All pictures are to be omitted while the lines starting at the line with "(72.51 s to 73.51 s)" and ending at the line with "Transcript: And we'll also give you some" in the material below are retyped exactly, both ends included.

------------

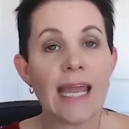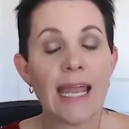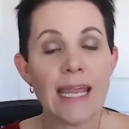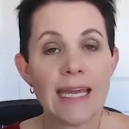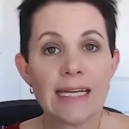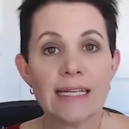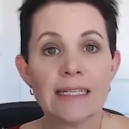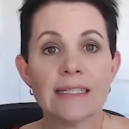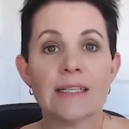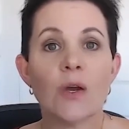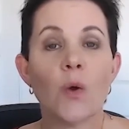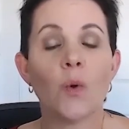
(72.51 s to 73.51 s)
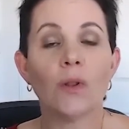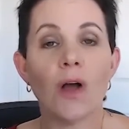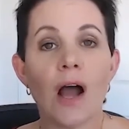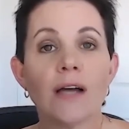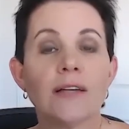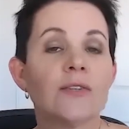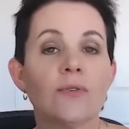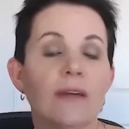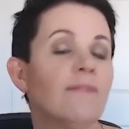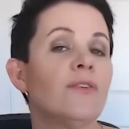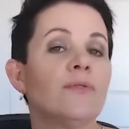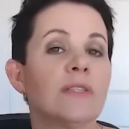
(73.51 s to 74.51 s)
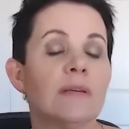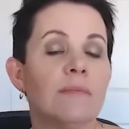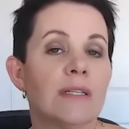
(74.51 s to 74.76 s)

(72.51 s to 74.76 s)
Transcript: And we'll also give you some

------------

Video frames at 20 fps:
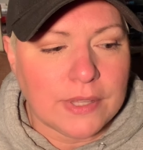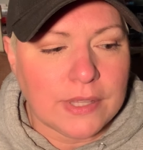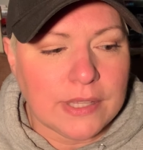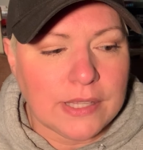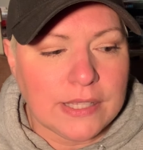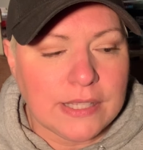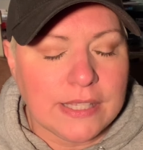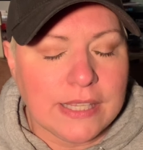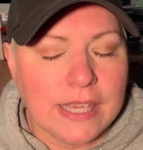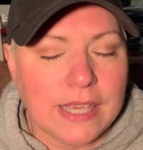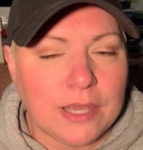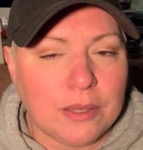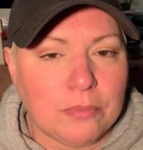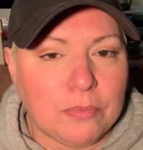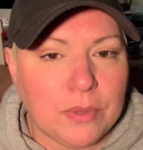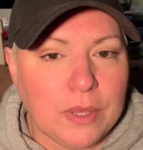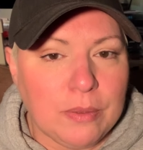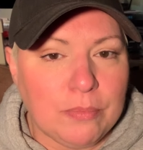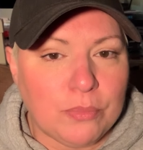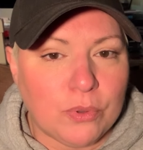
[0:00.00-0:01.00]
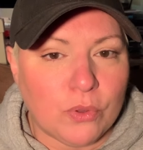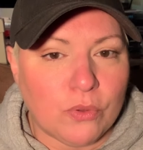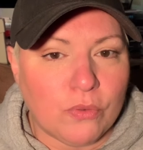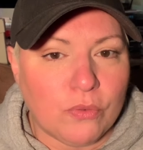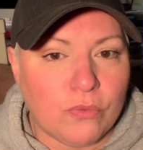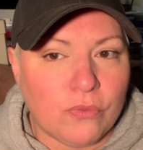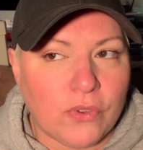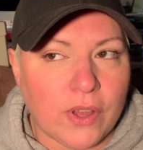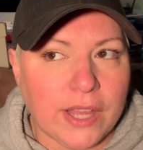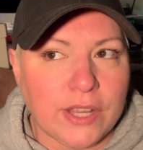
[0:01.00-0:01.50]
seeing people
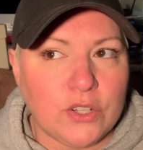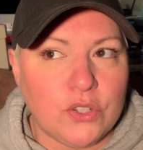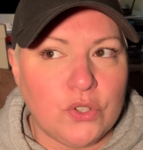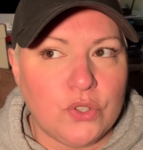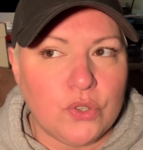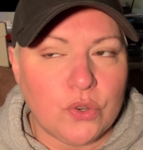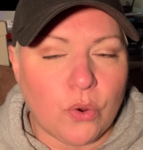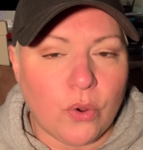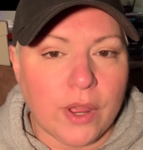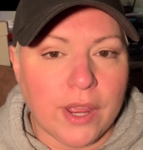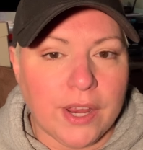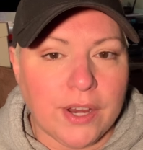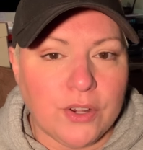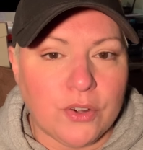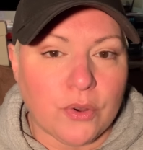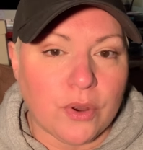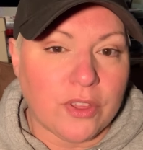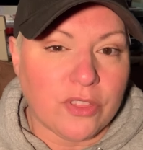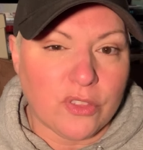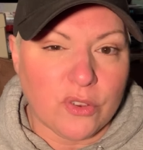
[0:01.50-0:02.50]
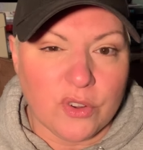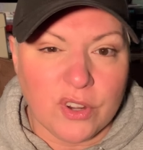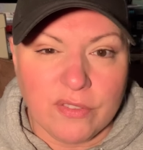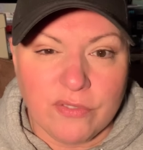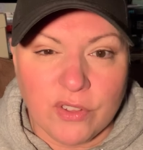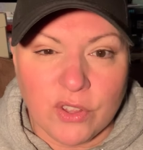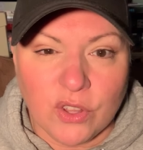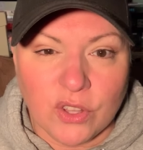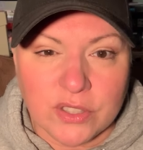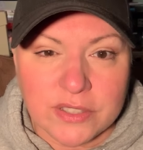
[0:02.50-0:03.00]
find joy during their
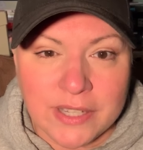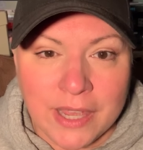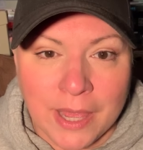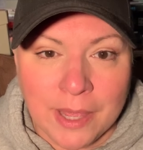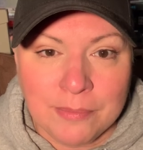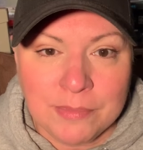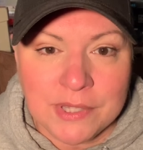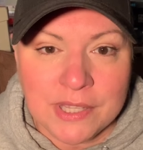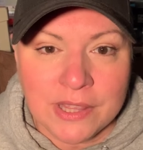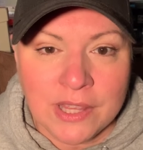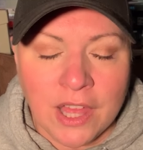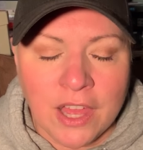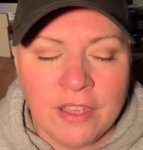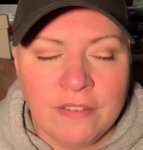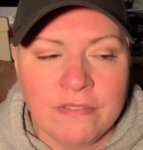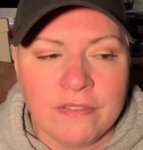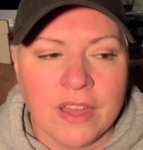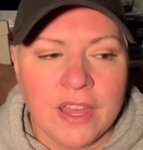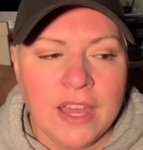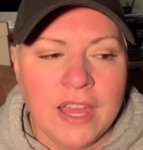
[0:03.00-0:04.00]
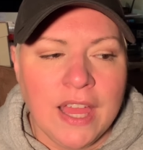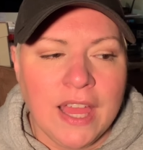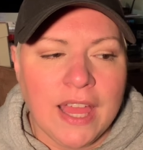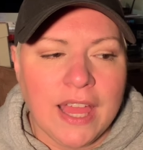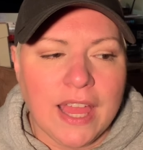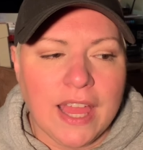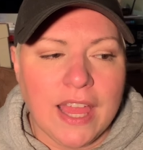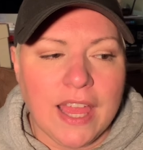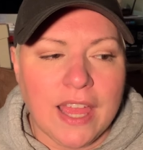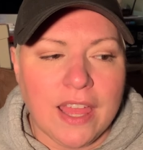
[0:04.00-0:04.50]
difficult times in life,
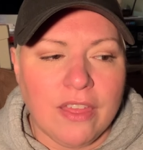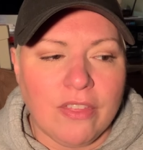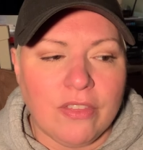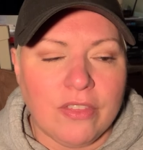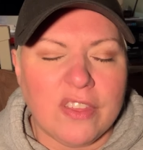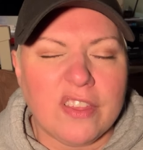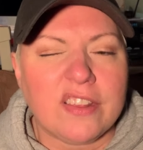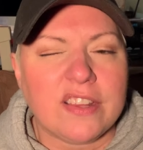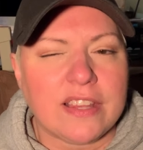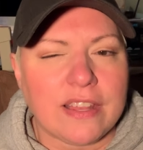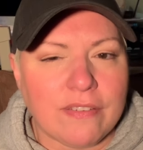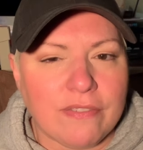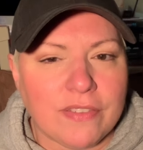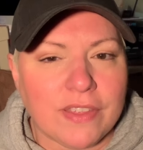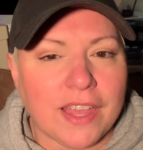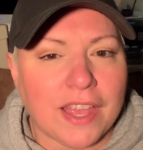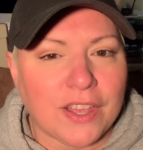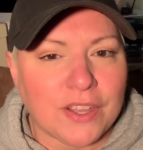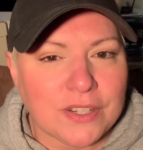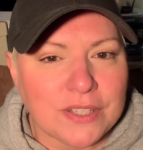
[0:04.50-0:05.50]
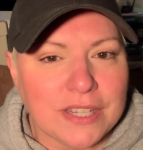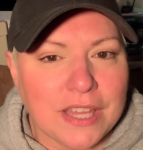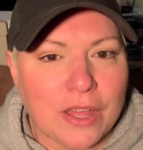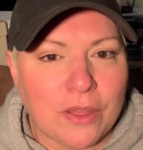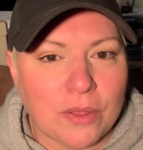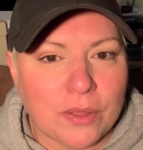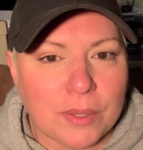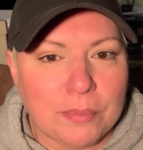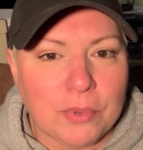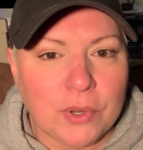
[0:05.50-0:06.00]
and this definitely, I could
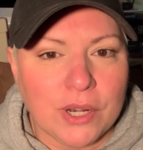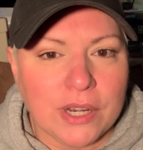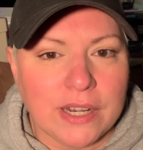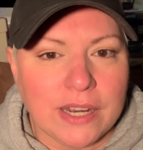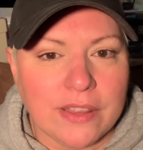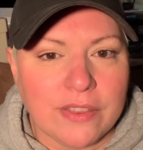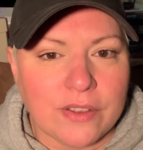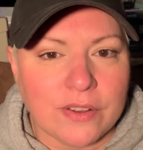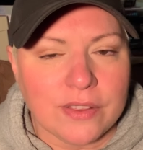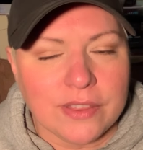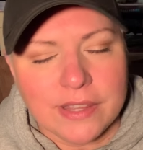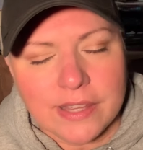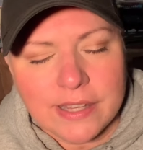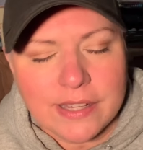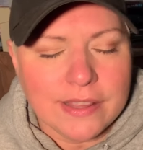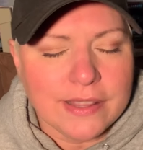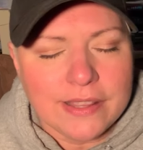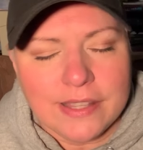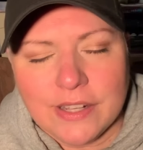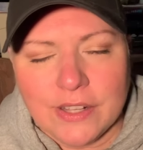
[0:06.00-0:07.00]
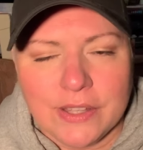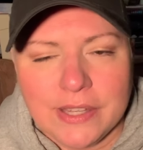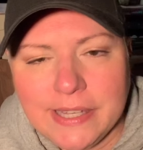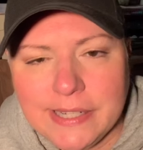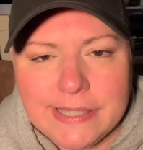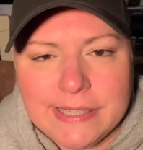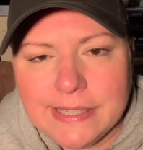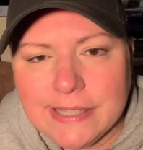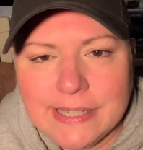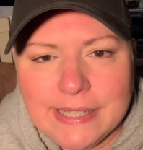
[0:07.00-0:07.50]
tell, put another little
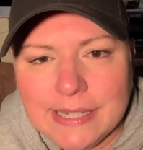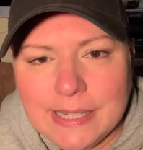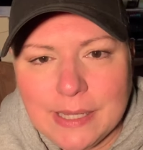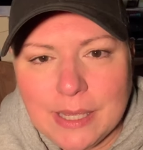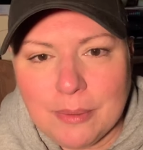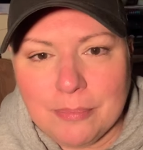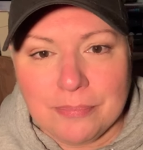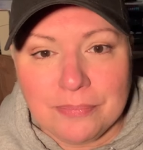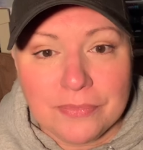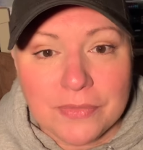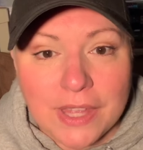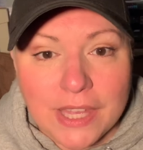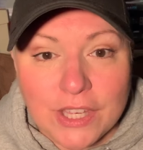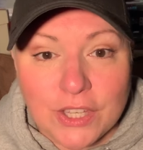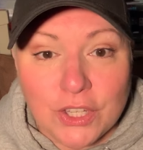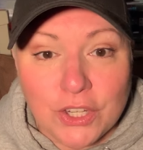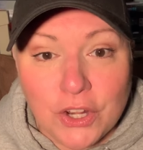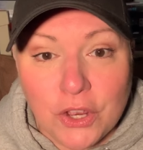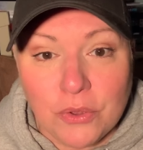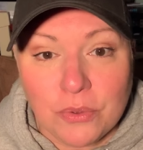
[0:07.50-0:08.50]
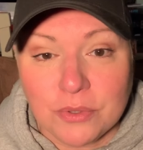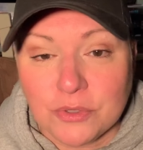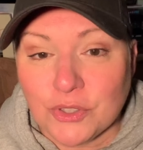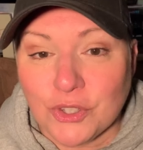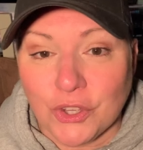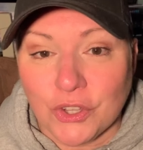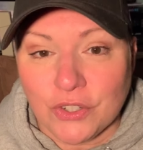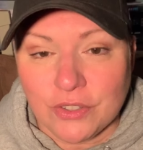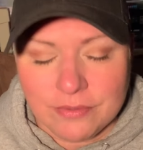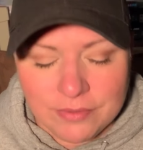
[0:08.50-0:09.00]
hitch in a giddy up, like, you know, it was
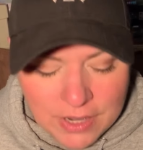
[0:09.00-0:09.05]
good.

------------

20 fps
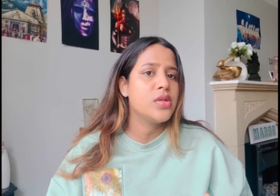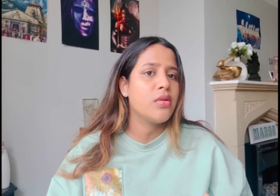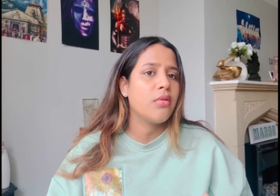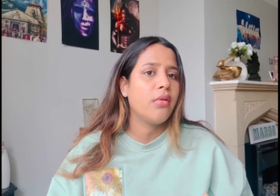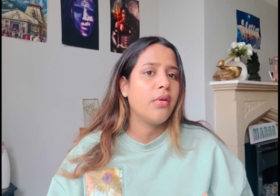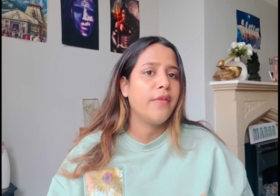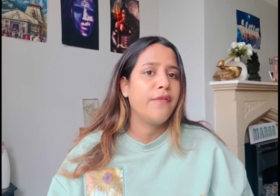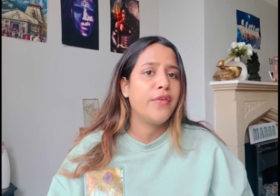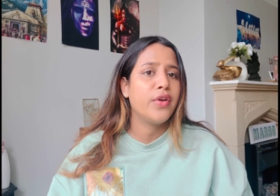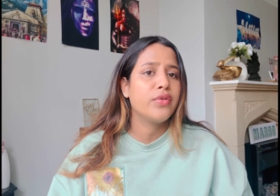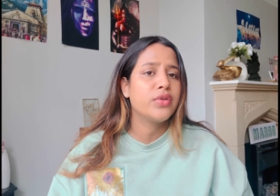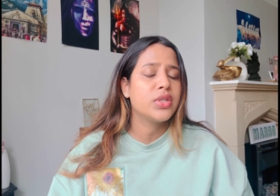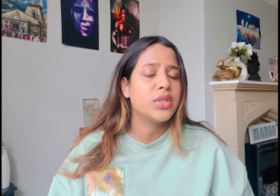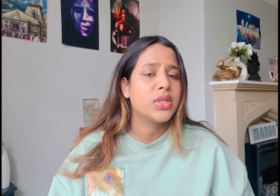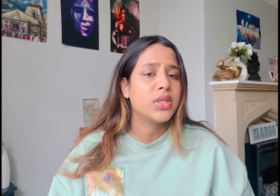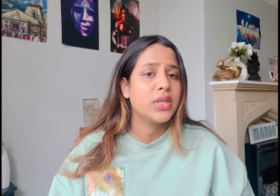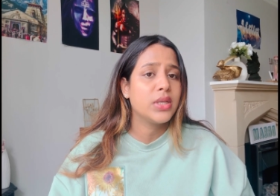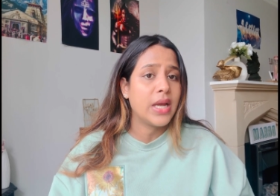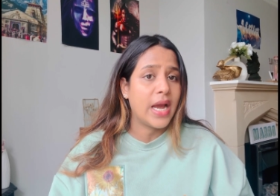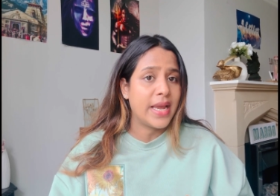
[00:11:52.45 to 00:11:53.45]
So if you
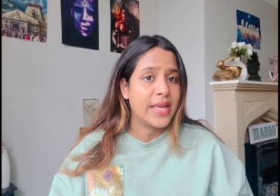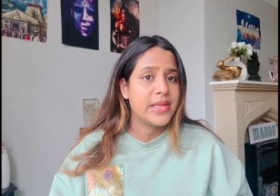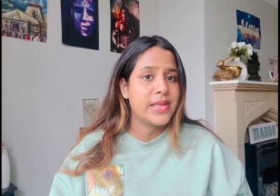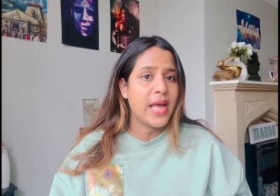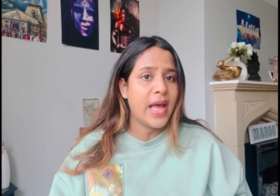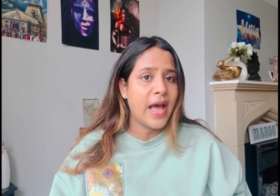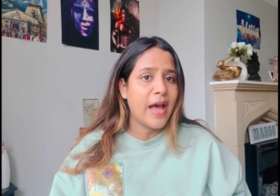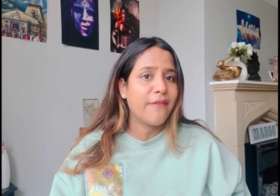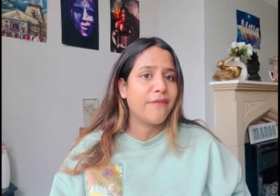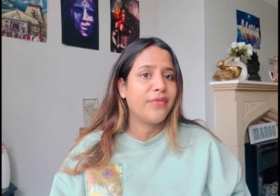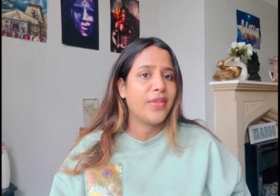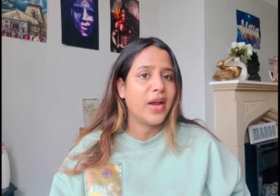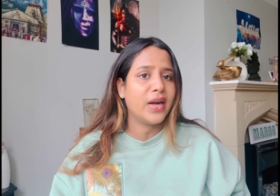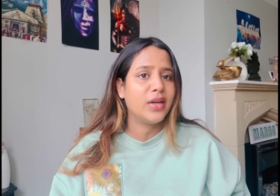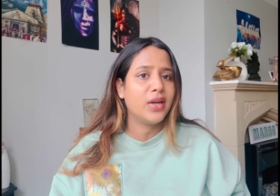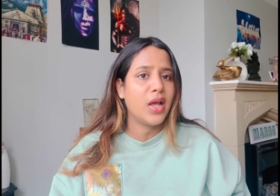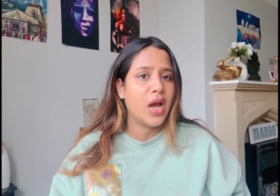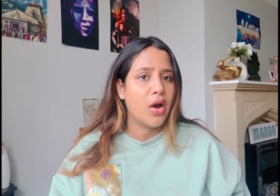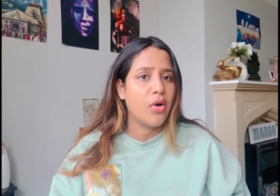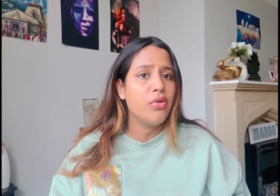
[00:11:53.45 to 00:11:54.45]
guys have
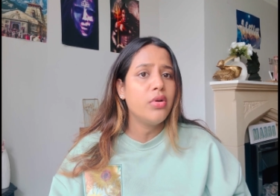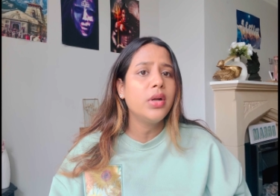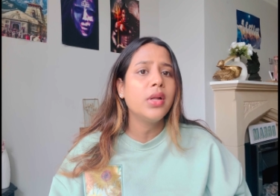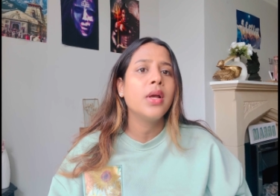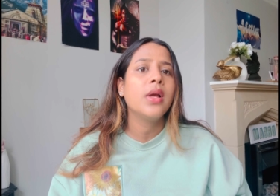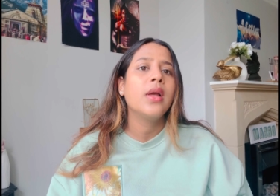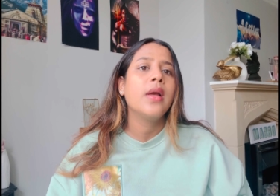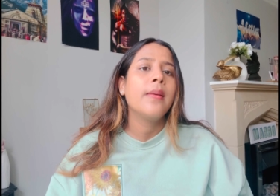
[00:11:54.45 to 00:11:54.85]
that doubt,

------------

# [WORKED SOLUTION]
(72.51 s to 73.51 s)
(73.51 s to 74.51 s)
(74.51 s to 74.76 s)

(72.51 s to 74.76 s)
Transcript: And we'll also give you some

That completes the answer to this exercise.